[Opening Information shown section]

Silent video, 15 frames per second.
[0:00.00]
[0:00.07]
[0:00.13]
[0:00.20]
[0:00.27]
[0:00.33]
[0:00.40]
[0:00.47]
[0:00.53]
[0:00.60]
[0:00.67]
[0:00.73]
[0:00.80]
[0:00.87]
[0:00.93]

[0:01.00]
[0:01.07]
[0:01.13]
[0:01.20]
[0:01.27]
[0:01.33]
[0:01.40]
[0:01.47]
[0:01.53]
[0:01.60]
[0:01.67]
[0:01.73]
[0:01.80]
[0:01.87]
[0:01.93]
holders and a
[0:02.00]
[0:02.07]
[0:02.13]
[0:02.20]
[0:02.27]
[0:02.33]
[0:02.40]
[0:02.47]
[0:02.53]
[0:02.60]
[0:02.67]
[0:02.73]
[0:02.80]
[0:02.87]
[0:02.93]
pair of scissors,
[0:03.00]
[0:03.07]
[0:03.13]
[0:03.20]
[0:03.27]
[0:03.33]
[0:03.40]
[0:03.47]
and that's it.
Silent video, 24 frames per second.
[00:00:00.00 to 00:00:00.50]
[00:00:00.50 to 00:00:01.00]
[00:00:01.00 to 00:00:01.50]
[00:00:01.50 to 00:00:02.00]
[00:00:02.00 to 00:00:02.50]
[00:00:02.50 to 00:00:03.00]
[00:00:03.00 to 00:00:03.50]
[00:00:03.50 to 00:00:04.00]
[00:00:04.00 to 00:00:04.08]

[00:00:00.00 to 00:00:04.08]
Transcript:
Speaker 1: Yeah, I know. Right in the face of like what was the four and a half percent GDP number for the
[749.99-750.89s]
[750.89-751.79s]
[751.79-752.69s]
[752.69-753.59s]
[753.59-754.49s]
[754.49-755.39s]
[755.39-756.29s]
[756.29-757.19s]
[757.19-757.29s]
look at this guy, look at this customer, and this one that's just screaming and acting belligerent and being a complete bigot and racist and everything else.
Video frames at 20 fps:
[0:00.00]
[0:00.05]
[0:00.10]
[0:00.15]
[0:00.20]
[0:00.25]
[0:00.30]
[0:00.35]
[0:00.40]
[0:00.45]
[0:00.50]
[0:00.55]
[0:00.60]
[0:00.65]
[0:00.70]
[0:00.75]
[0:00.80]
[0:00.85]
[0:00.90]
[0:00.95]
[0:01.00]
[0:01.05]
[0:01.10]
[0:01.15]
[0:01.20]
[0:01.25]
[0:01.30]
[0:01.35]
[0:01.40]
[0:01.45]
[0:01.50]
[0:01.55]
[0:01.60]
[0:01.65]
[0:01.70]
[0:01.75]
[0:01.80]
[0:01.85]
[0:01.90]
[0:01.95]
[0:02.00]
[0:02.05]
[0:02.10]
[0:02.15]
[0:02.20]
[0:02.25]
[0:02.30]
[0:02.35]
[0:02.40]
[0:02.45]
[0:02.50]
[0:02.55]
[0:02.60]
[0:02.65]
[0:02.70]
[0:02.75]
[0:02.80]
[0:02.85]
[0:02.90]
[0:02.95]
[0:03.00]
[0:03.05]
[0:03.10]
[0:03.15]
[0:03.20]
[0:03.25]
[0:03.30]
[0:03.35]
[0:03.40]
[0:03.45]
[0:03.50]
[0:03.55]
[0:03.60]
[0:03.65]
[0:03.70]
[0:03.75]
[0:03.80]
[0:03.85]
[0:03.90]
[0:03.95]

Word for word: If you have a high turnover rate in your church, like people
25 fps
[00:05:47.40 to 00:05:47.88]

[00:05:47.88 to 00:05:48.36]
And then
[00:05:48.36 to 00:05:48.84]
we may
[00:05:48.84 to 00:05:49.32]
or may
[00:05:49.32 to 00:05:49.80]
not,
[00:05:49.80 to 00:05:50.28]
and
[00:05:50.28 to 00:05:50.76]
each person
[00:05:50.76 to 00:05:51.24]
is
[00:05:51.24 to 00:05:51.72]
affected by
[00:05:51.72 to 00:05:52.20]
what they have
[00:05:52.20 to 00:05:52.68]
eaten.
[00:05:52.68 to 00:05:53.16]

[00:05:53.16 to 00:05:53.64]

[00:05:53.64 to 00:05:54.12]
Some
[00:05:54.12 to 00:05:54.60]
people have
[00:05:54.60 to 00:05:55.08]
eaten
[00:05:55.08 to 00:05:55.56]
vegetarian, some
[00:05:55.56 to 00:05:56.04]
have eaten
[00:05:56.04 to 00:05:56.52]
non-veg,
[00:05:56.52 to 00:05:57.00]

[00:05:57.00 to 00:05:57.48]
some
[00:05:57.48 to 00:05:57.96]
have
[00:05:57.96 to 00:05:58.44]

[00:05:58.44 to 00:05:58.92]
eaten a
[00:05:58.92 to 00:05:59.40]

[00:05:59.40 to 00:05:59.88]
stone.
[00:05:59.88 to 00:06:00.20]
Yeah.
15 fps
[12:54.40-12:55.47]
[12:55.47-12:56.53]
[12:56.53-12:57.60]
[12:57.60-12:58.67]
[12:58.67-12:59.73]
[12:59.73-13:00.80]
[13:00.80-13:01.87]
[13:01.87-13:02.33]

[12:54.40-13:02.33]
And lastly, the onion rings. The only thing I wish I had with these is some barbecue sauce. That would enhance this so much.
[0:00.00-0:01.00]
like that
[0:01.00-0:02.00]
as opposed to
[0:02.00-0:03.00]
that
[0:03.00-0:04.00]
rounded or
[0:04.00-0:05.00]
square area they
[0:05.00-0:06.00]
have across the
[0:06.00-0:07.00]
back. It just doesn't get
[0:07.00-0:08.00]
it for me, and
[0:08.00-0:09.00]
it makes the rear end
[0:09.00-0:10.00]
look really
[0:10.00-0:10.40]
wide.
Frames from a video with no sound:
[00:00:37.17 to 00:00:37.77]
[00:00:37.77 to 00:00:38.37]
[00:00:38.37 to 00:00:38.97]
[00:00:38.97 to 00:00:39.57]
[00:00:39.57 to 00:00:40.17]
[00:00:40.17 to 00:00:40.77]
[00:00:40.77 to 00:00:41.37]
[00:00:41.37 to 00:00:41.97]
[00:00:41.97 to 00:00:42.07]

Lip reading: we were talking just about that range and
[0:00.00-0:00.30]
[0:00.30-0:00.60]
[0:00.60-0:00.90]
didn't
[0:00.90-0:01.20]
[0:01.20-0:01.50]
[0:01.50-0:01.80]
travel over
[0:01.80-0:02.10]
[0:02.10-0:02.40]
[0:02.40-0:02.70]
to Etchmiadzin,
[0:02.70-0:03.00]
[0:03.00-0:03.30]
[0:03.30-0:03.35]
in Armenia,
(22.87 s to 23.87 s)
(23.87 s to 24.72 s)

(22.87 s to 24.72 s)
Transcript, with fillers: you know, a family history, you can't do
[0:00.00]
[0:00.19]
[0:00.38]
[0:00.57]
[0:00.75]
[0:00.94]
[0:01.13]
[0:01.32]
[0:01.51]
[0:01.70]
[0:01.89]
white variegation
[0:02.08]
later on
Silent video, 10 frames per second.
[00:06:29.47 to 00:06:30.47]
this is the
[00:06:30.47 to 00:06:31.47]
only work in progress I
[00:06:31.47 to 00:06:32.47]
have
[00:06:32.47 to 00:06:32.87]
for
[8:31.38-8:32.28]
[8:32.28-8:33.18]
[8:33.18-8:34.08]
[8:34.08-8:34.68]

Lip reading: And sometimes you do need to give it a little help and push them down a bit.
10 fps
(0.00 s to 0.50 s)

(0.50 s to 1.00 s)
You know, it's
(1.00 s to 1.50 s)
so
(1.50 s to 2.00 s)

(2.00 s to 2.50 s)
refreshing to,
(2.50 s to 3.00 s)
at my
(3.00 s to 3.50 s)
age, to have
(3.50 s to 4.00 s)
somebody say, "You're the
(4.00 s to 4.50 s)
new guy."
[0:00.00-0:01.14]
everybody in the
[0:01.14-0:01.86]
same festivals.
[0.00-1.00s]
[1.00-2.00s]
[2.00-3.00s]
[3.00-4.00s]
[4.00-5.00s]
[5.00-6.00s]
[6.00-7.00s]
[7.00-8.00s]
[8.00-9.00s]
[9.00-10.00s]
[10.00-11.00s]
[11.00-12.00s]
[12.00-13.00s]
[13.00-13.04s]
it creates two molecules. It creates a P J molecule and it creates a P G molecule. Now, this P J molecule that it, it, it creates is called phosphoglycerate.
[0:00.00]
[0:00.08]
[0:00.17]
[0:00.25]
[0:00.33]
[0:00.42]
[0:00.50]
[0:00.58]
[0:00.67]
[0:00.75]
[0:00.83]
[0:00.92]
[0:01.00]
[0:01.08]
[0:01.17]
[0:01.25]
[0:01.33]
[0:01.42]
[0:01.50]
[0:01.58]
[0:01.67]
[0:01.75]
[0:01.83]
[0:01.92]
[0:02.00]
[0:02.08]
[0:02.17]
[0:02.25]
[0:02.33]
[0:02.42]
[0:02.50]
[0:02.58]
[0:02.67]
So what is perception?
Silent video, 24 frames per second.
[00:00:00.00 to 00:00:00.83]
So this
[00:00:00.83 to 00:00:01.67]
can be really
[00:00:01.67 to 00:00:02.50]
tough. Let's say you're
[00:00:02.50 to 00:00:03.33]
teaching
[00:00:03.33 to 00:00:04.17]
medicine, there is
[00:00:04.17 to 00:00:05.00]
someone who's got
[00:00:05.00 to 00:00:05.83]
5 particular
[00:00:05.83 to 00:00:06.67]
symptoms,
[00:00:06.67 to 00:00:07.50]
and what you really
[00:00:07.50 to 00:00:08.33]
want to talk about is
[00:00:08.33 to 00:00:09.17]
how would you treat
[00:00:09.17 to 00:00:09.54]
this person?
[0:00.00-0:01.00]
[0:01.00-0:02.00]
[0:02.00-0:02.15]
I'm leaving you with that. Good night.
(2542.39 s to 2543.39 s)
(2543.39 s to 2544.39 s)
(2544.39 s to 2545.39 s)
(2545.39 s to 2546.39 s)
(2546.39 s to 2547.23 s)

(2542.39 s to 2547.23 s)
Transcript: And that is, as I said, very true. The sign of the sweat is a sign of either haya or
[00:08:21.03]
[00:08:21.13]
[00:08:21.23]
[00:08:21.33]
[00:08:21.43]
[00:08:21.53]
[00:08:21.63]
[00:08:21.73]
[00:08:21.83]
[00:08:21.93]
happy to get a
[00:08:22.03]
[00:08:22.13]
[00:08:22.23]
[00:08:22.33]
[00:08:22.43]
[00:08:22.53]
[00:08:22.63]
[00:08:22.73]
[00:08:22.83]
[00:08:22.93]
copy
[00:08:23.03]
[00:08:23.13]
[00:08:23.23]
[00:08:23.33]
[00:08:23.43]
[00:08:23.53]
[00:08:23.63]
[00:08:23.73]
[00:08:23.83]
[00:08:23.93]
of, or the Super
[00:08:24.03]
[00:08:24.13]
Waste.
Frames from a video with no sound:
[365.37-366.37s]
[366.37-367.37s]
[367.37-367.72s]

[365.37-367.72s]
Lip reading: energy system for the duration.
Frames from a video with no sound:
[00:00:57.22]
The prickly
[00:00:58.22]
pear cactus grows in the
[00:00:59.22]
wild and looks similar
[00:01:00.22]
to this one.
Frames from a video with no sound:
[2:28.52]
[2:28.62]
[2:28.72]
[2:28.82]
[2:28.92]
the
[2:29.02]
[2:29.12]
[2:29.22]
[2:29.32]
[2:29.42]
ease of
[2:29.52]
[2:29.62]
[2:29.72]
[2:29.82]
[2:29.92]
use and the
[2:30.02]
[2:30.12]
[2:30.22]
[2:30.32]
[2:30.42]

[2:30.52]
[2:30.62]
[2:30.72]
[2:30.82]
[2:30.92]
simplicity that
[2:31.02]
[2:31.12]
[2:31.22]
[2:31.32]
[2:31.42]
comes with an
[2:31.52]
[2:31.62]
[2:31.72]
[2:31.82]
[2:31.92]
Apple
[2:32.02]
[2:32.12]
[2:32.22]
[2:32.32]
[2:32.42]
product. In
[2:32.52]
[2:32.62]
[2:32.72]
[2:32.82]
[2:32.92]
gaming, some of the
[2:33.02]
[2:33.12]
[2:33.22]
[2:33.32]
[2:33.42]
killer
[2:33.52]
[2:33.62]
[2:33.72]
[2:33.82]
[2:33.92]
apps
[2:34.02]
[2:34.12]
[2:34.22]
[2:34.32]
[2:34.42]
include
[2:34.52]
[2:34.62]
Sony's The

[Closing Information shown section]

- **Problem description**
Among the lines above, find the one with "[0:03.00-0:03.30]" and the one with "[0.00-1.00s]". Quote both and everything between them, exactly.

- **Reply**
[0:03.00-0:03.30]
[0:03.30-0:03.35]
in Armenia,
(22.87 s to 23.87 s)
(23.87 s to 24.72 s)

(22.87 s to 24.72 s)
Transcript, with fillers: you know, a family history, you can't do
[0:00.00]
[0:00.19]
[0:00.38]
[0:00.57]
[0:00.75]
[0:00.94]
[0:01.13]
[0:01.32]
[0:01.51]
[0:01.70]
[0:01.89]
white variegation
[0:02.08]
later on
Silent video, 10 frames per second.
[00:06:29.47 to 00:06:30.47]
this is the
[00:06:30.47 to 00:06:31.47]
only work in progress I
[00:06:31.47 to 00:06:32.47]
have
[00:06:32.47 to 00:06:32.87]
for
[8:31.38-8:32.28]
[8:32.28-8:33.18]
[8:33.18-8:34.08]
[8:34.08-8:34.68]

Lip reading: And sometimes you do need to give it a little help and push them down a bit.
10 fps
(0.00 s to 0.50 s)

(0.50 s to 1.00 s)
You know, it's
(1.00 s to 1.50 s)
so
(1.50 s to 2.00 s)

(2.00 s to 2.50 s)
refreshing to,
(2.50 s to 3.00 s)
at my
(3.00 s to 3.50 s)
age, to have
(3.50 s to 4.00 s)
somebody say, "You're the
(4.00 s to 4.50 s)
new guy."
[0:00.00-0:01.14]
everybody in the
[0:01.14-0:01.86]
same festivals.
[0.00-1.00s]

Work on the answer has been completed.